(EXERCISE)
Write out the records word for word, with no pictures.

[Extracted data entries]

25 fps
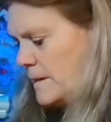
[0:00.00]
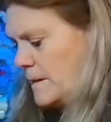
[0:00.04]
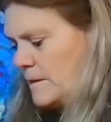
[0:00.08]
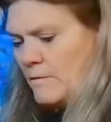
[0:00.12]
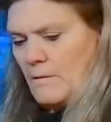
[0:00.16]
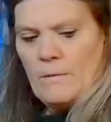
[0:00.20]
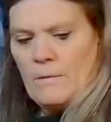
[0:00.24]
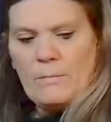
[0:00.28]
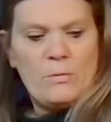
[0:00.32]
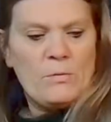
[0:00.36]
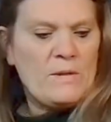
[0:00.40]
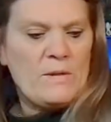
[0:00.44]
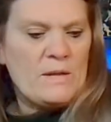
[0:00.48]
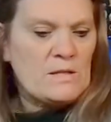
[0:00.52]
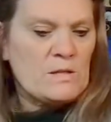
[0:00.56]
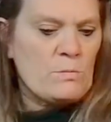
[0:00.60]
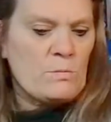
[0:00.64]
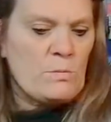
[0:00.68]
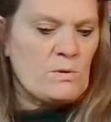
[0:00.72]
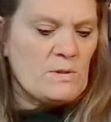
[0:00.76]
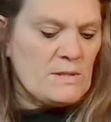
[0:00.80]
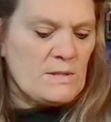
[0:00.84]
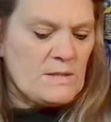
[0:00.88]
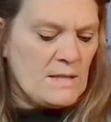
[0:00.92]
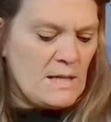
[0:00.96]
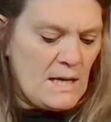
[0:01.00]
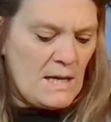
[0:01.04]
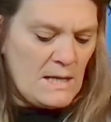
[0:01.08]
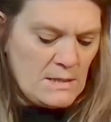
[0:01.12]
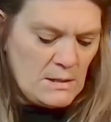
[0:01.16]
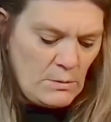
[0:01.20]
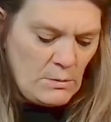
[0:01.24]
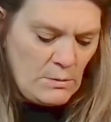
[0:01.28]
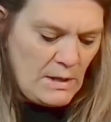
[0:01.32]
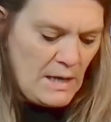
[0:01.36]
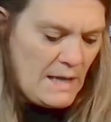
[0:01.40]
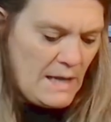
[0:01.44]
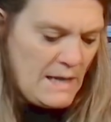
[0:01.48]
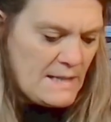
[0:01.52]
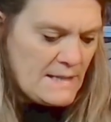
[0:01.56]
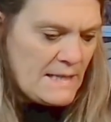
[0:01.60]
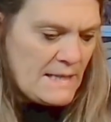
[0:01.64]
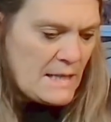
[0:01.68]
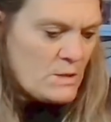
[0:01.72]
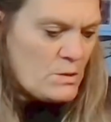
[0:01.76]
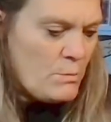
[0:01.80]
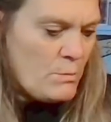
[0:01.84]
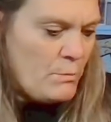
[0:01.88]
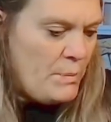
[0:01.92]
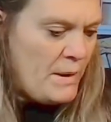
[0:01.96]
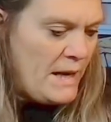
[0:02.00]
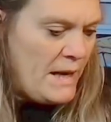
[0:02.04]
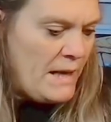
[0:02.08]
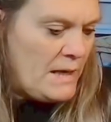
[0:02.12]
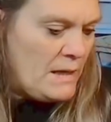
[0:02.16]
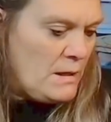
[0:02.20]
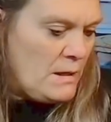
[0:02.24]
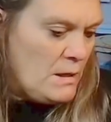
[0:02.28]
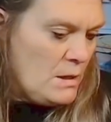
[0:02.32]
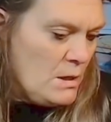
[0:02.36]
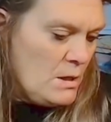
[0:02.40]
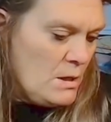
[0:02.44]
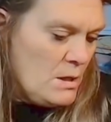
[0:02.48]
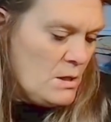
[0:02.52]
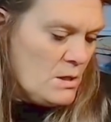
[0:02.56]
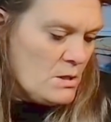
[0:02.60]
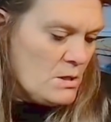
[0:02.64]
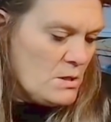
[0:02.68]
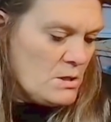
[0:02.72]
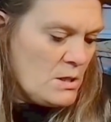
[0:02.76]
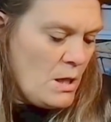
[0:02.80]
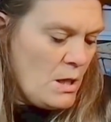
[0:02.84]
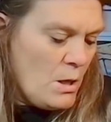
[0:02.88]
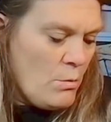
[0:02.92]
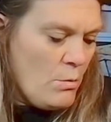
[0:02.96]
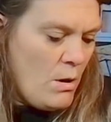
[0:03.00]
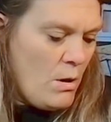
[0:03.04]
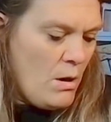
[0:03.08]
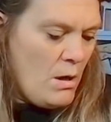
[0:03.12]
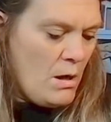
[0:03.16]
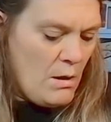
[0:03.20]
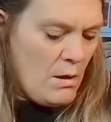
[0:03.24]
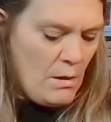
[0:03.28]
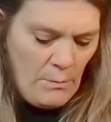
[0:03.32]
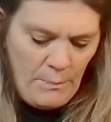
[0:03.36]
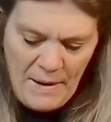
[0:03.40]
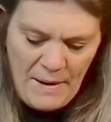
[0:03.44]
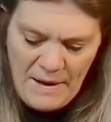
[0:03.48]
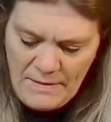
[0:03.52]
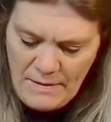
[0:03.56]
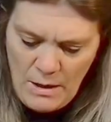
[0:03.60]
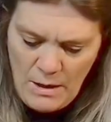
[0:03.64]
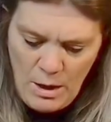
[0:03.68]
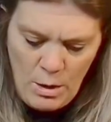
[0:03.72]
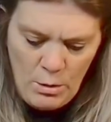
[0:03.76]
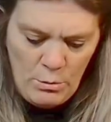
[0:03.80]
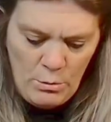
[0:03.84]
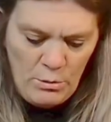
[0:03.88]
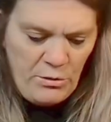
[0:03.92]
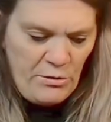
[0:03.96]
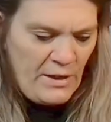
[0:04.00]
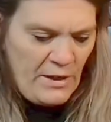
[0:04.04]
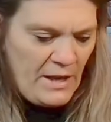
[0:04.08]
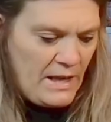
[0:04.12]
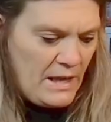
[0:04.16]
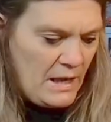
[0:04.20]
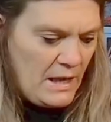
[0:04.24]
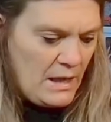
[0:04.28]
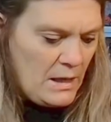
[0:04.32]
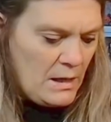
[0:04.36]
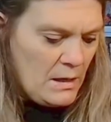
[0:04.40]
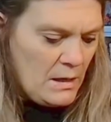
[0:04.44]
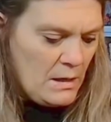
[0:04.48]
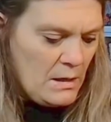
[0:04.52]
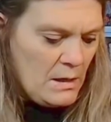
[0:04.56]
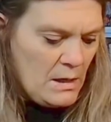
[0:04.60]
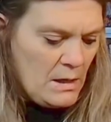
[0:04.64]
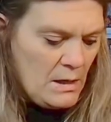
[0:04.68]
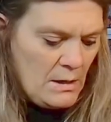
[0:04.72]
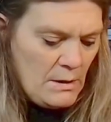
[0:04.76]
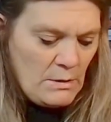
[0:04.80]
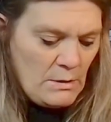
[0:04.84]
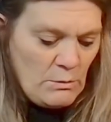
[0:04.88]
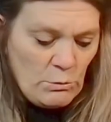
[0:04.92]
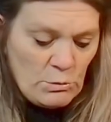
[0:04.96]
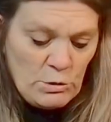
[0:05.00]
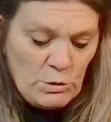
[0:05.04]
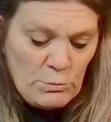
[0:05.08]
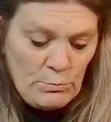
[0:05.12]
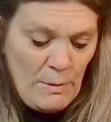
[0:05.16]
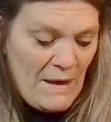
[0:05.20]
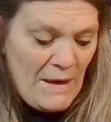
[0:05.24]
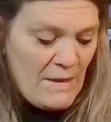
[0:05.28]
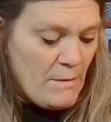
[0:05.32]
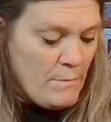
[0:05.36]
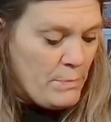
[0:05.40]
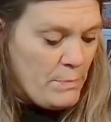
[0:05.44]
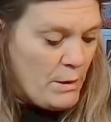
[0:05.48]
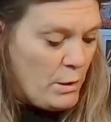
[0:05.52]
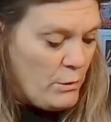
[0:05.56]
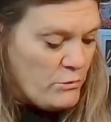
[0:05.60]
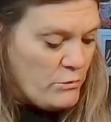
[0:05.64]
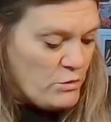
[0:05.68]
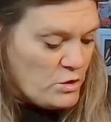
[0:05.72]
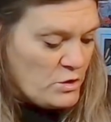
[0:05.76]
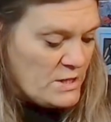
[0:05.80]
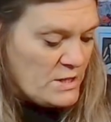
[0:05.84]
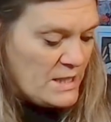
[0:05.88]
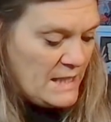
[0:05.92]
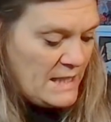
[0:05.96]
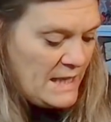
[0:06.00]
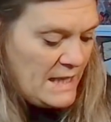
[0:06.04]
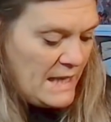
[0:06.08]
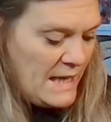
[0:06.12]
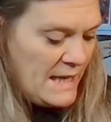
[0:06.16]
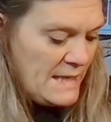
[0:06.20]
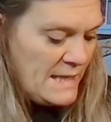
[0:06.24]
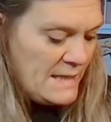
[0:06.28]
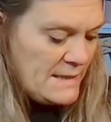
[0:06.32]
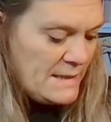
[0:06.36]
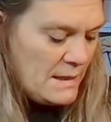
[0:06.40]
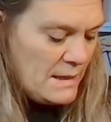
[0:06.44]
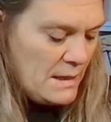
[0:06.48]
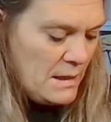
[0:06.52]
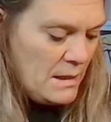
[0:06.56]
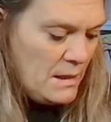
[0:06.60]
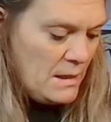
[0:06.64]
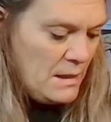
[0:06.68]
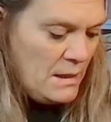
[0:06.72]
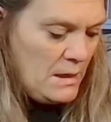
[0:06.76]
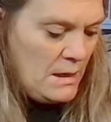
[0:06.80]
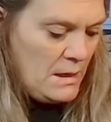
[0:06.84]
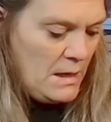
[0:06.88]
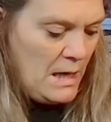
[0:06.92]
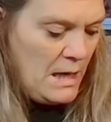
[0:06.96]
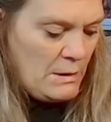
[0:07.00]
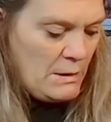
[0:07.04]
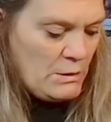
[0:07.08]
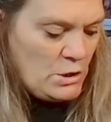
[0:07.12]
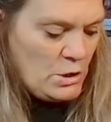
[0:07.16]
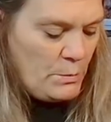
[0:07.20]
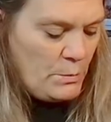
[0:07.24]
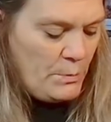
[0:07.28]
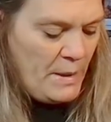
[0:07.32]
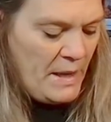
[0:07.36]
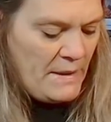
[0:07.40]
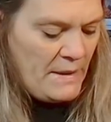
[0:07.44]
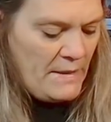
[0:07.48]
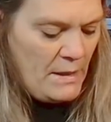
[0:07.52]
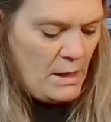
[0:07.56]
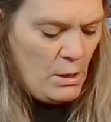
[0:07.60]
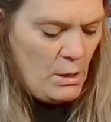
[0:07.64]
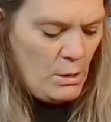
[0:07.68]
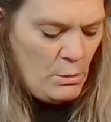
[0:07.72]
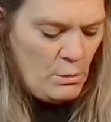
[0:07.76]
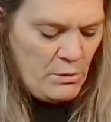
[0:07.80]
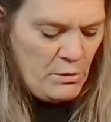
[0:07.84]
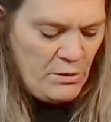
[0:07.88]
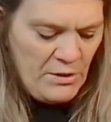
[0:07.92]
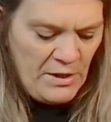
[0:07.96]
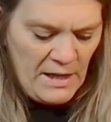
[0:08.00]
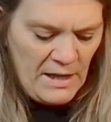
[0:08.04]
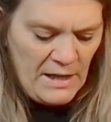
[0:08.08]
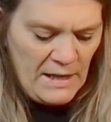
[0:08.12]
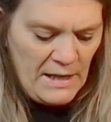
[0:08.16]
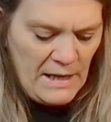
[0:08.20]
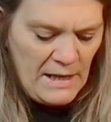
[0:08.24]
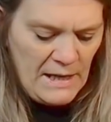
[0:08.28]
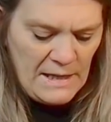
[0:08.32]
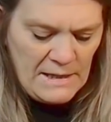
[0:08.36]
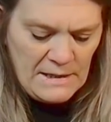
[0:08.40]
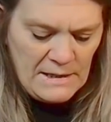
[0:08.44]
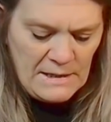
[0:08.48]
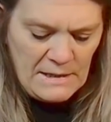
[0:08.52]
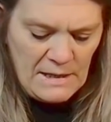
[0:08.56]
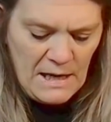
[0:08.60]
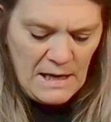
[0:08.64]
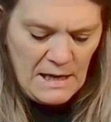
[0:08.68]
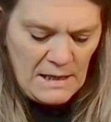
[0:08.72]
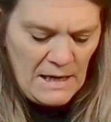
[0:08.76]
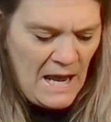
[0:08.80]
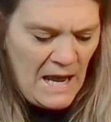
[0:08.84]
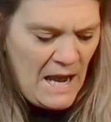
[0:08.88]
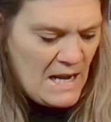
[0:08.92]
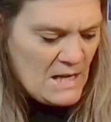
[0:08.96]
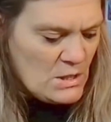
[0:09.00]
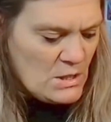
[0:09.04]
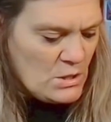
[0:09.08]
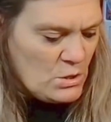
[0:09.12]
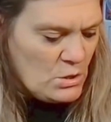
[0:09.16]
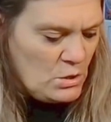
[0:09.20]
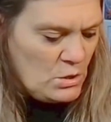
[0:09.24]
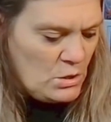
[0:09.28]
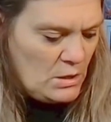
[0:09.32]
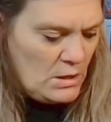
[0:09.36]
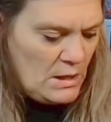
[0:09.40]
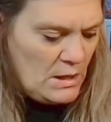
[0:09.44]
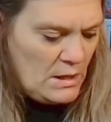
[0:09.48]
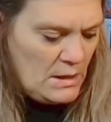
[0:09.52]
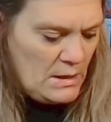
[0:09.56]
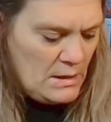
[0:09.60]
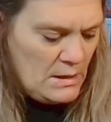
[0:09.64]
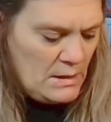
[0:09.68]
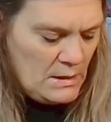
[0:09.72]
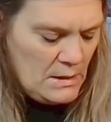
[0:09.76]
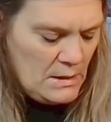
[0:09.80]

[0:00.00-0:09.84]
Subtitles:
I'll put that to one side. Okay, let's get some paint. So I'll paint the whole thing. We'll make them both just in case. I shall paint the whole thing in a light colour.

(PROBLEM SOLUTION)
25 fps
[0:00.00]
[0:00.04]
[0:00.08]
[0:00.12]
[0:00.16]
[0:00.20]
[0:00.24]
[0:00.28]
[0:00.32]
[0:00.36]
[0:00.40]
[0:00.44]
[0:00.48]
[0:00.52]
[0:00.56]
[0:00.60]
[0:00.64]
[0:00.68]
[0:00.72]
[0:00.76]
[0:00.80]
[0:00.84]
[0:00.88]
[0:00.92]
[0:00.96]
[0:01.00]
[0:01.04]
[0:01.08]
[0:01.12]
[0:01.16]
[0:01.20]
[0:01.24]
[0:01.28]
[0:01.32]
[0:01.36]
[0:01.40]
[0:01.44]
[0:01.48]
[0:01.52]
[0:01.56]
[0:01.60]
[0:01.64]
[0:01.68]
[0:01.72]
[0:01.76]
[0:01.80]
[0:01.84]
[0:01.88]
[0:01.92]
[0:01.96]
[0:02.00]
[0:02.04]
[0:02.08]
[0:02.12]
[0:02.16]
[0:02.20]
[0:02.24]
[0:02.28]
[0:02.32]
[0:02.36]
[0:02.40]
[0:02.44]
[0:02.48]
[0:02.52]
[0:02.56]
[0:02.60]
[0:02.64]
[0:02.68]
[0:02.72]
[0:02.76]
[0:02.80]
[0:02.84]
[0:02.88]
[0:02.92]
[0:02.96]
[0:03.00]
[0:03.04]
[0:03.08]
[0:03.12]
[0:03.16]
[0:03.20]
[0:03.24]
[0:03.28]
[0:03.32]
[0:03.36]
[0:03.40]
[0:03.44]
[0:03.48]
[0:03.52]
[0:03.56]
[0:03.60]
[0:03.64]
[0:03.68]
[0:03.72]
[0:03.76]
[0:03.80]
[0:03.84]
[0:03.88]
[0:03.92]
[0:03.96]
[0:04.00]
[0:04.04]
[0:04.08]
[0:04.12]
[0:04.16]
[0:04.20]
[0:04.24]
[0:04.28]
[0:04.32]
[0:04.36]
[0:04.40]
[0:04.44]
[0:04.48]
[0:04.52]
[0:04.56]
[0:04.60]
[0:04.64]
[0:04.68]
[0:04.72]
[0:04.76]
[0:04.80]
[0:04.84]
[0:04.88]
[0:04.92]
[0:04.96]
[0:05.00]
[0:05.04]
[0:05.08]
[0:05.12]
[0:05.16]
[0:05.20]
[0:05.24]
[0:05.28]
[0:05.32]
[0:05.36]
[0:05.40]
[0:05.44]
[0:05.48]
[0:05.52]
[0:05.56]
[0:05.60]
[0:05.64]
[0:05.68]
[0:05.72]
[0:05.76]
[0:05.80]
[0:05.84]
[0:05.88]
[0:05.92]
[0:05.96]
[0:06.00]
[0:06.04]
[0:06.08]
[0:06.12]
[0:06.16]
[0:06.20]
[0:06.24]
[0:06.28]
[0:06.32]
[0:06.36]
[0:06.40]
[0:06.44]
[0:06.48]
[0:06.52]
[0:06.56]
[0:06.60]
[0:06.64]
[0:06.68]
[0:06.72]
[0:06.76]
[0:06.80]
[0:06.84]
[0:06.88]
[0:06.92]
[0:06.96]
[0:07.00]
[0:07.04]
[0:07.08]
[0:07.12]
[0:07.16]
[0:07.20]
[0:07.24]
[0:07.28]
[0:07.32]
[0:07.36]
[0:07.40]
[0:07.44]
[0:07.48]
[0:07.52]
[0:07.56]
[0:07.60]
[0:07.64]
[0:07.68]
[0:07.72]
[0:07.76]
[0:07.80]
[0:07.84]
[0:07.88]
[0:07.92]
[0:07.96]
[0:08.00]
[0:08.04]
[0:08.08]
[0:08.12]
[0:08.16]
[0:08.20]
[0:08.24]
[0:08.28]
[0:08.32]
[0:08.36]
[0:08.40]
[0:08.44]
[0:08.48]
[0:08.52]
[0:08.56]
[0:08.60]
[0:08.64]
[0:08.68]
[0:08.72]
[0:08.76]
[0:08.80]
[0:08.84]
[0:08.88]
[0:08.92]
[0:08.96]
[0:09.00]
[0:09.04]
[0:09.08]
[0:09.12]
[0:09.16]
[0:09.20]
[0:09.24]
[0:09.28]
[0:09.32]
[0:09.36]
[0:09.40]
[0:09.44]
[0:09.48]
[0:09.52]
[0:09.56]
[0:09.60]
[0:09.64]
[0:09.68]
[0:09.72]
[0:09.76]
[0:09.80]

[0:00.00-0:09.84]
Subtitles:
I'll put that to one side. Okay, let's get some paint. So I'll paint the whole thing. We'll make them both just in case. I shall paint the whole thing in a light colour.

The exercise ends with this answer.